* **Task brief**: What you need to produce from the material below is an exact transcription of the lines from the one with "[00:00:02.92]" through the one with "[0:04.00-0:04.10]", both included, and no other line.

== Segment start ==

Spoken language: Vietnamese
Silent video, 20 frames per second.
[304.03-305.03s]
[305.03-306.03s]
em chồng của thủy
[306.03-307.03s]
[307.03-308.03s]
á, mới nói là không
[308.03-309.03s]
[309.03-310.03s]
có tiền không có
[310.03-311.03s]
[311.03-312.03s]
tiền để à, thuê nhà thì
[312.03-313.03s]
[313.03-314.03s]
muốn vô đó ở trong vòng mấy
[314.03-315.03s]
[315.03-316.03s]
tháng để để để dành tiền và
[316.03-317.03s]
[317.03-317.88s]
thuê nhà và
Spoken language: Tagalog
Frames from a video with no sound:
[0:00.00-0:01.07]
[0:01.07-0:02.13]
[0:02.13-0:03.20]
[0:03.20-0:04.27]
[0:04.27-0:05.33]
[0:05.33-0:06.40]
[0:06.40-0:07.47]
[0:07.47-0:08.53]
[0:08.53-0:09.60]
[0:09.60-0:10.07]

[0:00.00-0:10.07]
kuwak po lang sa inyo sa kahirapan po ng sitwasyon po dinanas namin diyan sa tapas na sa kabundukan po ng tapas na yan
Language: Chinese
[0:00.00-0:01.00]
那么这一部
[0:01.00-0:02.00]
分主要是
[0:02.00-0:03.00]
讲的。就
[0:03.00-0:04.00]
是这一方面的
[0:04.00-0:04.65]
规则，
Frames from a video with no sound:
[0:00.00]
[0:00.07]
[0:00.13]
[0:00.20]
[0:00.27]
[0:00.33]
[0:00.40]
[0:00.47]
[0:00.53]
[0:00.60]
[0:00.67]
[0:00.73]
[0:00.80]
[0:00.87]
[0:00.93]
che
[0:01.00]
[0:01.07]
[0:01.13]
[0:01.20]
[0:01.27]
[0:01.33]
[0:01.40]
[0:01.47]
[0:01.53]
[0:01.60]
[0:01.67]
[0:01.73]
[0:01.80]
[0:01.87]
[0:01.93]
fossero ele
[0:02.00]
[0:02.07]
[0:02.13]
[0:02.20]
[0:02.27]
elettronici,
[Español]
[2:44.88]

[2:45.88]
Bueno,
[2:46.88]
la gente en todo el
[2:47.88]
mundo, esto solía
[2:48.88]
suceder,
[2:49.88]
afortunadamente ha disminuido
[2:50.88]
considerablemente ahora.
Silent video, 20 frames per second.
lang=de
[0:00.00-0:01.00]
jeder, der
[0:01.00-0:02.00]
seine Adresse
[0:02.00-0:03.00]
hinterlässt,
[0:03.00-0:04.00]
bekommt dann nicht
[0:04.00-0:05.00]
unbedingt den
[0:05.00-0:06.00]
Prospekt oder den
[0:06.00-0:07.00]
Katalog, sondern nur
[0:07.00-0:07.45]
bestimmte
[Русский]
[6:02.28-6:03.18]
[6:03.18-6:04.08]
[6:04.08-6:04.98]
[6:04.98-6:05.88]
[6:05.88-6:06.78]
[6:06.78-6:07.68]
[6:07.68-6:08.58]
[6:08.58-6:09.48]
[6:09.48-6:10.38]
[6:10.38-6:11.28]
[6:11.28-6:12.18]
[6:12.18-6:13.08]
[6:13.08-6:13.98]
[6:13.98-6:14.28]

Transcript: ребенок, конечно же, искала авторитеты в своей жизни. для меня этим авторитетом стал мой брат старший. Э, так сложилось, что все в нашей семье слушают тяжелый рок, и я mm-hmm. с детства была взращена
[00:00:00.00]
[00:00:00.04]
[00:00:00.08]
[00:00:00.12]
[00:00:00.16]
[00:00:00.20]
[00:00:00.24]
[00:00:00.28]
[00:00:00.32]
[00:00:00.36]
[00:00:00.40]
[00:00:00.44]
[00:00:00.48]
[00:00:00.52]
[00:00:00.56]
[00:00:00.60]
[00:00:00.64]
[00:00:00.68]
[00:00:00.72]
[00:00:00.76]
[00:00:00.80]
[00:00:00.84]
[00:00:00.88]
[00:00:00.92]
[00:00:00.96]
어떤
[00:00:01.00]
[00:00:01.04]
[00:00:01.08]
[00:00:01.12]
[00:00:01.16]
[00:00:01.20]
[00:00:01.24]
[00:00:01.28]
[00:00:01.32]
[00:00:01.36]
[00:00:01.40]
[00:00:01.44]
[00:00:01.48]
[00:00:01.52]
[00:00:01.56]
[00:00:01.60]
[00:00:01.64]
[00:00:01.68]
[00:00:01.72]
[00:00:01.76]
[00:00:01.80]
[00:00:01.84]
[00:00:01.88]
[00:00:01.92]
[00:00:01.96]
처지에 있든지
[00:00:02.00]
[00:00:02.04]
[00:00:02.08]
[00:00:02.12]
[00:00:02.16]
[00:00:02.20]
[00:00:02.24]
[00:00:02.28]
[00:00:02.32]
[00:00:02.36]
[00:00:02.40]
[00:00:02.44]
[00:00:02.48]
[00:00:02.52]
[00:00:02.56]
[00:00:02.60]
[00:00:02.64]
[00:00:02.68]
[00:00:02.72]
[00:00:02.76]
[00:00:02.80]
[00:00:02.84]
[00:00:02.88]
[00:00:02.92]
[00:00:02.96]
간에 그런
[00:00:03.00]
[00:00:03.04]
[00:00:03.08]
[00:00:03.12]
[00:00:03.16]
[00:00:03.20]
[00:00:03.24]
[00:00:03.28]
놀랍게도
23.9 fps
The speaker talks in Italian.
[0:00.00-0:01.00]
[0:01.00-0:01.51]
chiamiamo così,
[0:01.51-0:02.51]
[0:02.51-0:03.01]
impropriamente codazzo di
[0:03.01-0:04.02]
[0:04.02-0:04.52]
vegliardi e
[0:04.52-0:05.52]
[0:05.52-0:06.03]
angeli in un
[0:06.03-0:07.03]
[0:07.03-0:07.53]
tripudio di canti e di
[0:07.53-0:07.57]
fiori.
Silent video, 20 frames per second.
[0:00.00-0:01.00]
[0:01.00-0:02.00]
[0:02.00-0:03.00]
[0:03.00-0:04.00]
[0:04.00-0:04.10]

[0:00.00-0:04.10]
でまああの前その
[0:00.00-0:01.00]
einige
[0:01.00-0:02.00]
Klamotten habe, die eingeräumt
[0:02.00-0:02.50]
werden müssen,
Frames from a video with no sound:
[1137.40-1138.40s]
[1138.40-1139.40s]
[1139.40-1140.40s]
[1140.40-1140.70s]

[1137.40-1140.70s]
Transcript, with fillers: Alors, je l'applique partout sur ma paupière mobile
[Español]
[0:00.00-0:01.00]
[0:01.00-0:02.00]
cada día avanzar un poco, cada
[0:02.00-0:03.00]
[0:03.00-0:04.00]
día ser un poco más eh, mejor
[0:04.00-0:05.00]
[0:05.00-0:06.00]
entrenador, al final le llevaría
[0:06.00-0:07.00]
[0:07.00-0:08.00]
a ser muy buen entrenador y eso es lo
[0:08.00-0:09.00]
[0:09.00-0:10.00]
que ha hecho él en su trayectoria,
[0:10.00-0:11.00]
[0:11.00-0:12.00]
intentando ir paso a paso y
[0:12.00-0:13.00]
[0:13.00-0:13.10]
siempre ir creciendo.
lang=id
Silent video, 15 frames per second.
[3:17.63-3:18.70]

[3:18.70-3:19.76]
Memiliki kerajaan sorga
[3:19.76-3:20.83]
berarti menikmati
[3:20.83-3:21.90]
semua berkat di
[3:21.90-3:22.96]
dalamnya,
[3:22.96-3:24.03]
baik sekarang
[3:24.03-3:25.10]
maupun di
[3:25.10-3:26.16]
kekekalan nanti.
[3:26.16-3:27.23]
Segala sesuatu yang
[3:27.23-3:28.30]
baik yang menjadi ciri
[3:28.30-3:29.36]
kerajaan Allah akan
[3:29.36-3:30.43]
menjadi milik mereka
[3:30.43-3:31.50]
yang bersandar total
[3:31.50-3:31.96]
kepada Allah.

== Segment end ==

* **Worked solution**:
[00:00:02.92]
[00:00:02.96]
간에 그런
[00:00:03.00]
[00:00:03.04]
[00:00:03.08]
[00:00:03.12]
[00:00:03.16]
[00:00:03.20]
[00:00:03.24]
[00:00:03.28]
놀랍게도
23.9 fps
The speaker talks in Italian.
[0:00.00-0:01.00]
[0:01.00-0:01.51]
chiamiamo così,
[0:01.51-0:02.51]
[0:02.51-0:03.01]
impropriamente codazzo di
[0:03.01-0:04.02]
[0:04.02-0:04.52]
vegliardi e
[0:04.52-0:05.52]
[0:05.52-0:06.03]
angeli in un
[0:06.03-0:07.03]
[0:07.03-0:07.53]
tripudio di canti e di
[0:07.53-0:07.57]
fiori.
Silent video, 20 frames per second.
[0:00.00-0:01.00]
[0:01.00-0:02.00]
[0:02.00-0:03.00]
[0:03.00-0:04.00]
[0:04.00-0:04.10]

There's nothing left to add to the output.